J'imagine

J'imagine

Texte :

Écrit le 10 juin 2023 (30 ans)

"Septembre vient chasser l’été chaotique que j’ai passé ; je compte sur la rentrée pour me changer les idées. Le problème c’est que les cours ne m’amusent plus autant qu’avant. Plus rien n’est vraiment distrayant.

Je monte dans les métros, j’emprunte de nouveaux bus, mais je n’ai pas la moindre idée d’où je vais et j’ai l’impression de ne jamais atteindre la bonne destination.
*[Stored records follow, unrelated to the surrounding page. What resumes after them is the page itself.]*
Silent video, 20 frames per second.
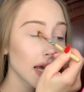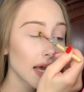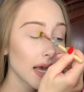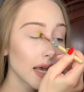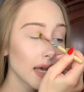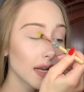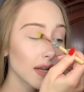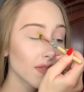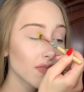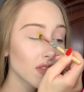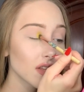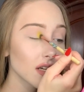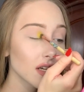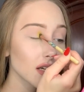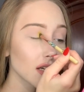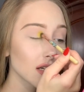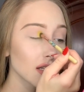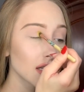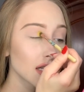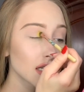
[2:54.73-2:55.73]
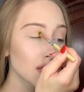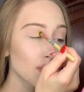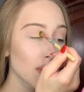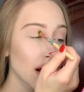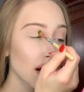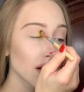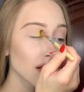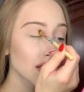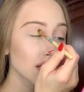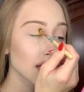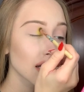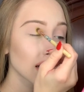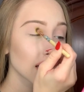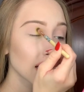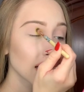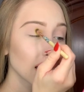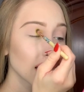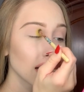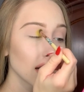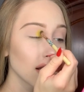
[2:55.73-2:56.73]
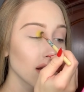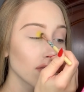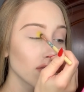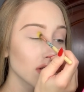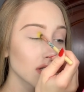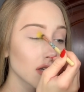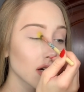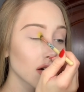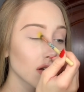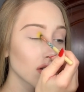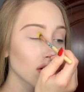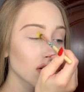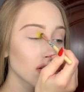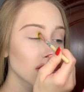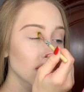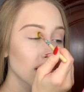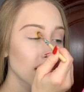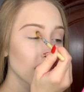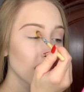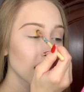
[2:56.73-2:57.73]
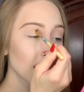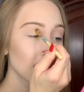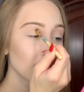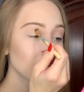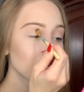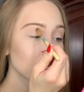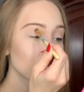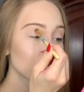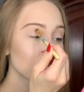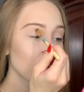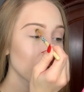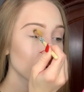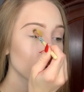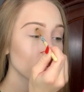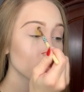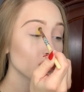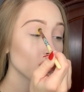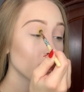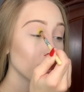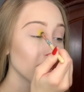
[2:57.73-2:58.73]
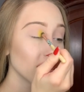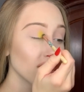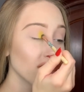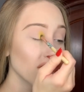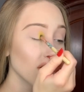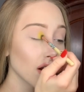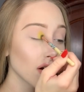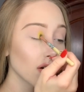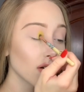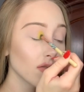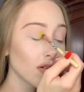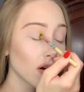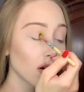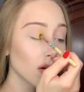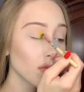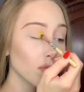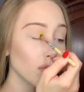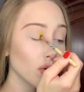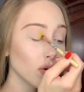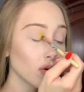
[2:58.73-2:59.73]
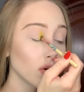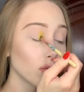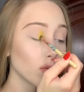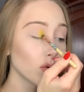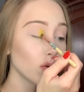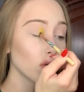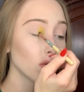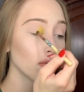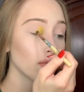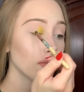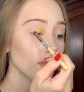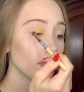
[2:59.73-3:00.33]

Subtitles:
And if this palette's like any of his others, his shadows will be very, very buildable.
Je peux dire que j’ai des amis maintenant, pourtant, que ce soit dans la rue ou les amphithéâtres, je ne me suis pas sentie si seule depuis longtemps.

Ma vie a pris un drôle de tournant, n’importe qui savourerait ce virage mais j’imagine que c’est pour ça que je ne suis pas n’importe qui.

Tout me semble bien morose. Je ne pensais pas qu’il me serait aussi difficile de passer à autre chose mais j’imagine qu’il ne pouvait pas en être autrement avec lui.

Voir son parfum sur d’autres hommes me donne envie de vomir. Je veux le haïr mais je refuse de le ranger dans la même case que tous les connards que j’ai croisés. Le vendredi ressemblait à un instant de liberté ; maintenant que mes soirées ne sont plus occupées, je me sens comme emprisonnée.

Mais tout cela je n’en parle pas. Je veux attirer les gens, pas les repousser c’est pourquoi je ne pleure plus en face de quoi que ce soit. Je garde ma tristesse bien enfouie au fond de moi.

Je relègue au placard les cahiers dont je ne me servirai plus jamais. Je maudis l’espace longtemps désiré dont je jouis désormais.

C’est à lui que j’ai envie de parler ! Je n’ai pas besoin d’un nouvel étranger qui ne saura même pas lui ressembler.

Être débarrassée d’une matière a amputé ma vie d’une partie toute entière.

Je repense à son rire, son sourire, ces petites manies. Au hauts, au bas, à toutes les fois où il a cru en moi, et aux innombrables conversations que nous avions. Désormais il n’y a plus que lorsque je me mets à rêver que je peux discuter.

J’ai entendu une portière se refermer. Est-ce lui qui l’a claquée ? Est-ce le jour ? Est-ce l’heure ? Est-il là pour m’emmener loin d’ici ou suis-je en train de sombrer dans la folie ?"


Explication :

J'ai vécu cette situation en 2013 mais parfois, j'ai besoin de temps pour mettre des mots sur ce que j'ai ressenti. Quand les émotions sont trop fortes, on a du mal à penser clairement et à mettre ses idées à plat.

Le départ de quelqu'un peut nous amener à perdre tous nos repères du jour au lendemain. Cela nous déstabilise totalement, surtout quand cette personne n'avait pas autant d'importance pour les membres de notre entourage et que certains n'en connaissaient même pas l'existence.

On n'a personne vers qui se tourner pour parler et on se persuade que l'on n'a pas le droit d'être triste alors, on essaye de se concentrer sur le quotidien et de se changer les idées mais rien ne parvient à nous faire oublier le sentiment de solitude que l'on ressent et on pense encore et toujours à la même personne, à ce que l'on avait et ce que l'on a perdu.

C'est simple, il nous est impossible de nous concentrer sur autre chose.

On repense à toutes les discussions que l'on a pu avoir. On se raccroche au moindre petit souvenir : des cahiers, une boîte que l'on a conservée au lieu de la mettre à la poubelle, un parfum identique que l'on croise dans la rue, une silhouette vaguement ressemblante.

On refuse de passer à autre chose car on ne peut pas passer à autre chose. On n'a qu'une seule idée en tête : comment retrouver ce qui est perdu ?

Cela a représenté la première étape de ce qui m'a mené à faire une dépression. 

Aujourd'hui, je vais mieux. Je n'ai pas retrouvé ce que j'ai perdu et je commence à me faire à l'idée que cela est impossible, que je ne pourrai jamais avoir la même relation que j'avais avec cette personne. Ce n'est pas ce qu'il y a de plus facile à accepter.

Mais mes souvenirs, eux, personne ne peut me les retirer. Ils m'appartiennent et m'appartiendront pour toujours.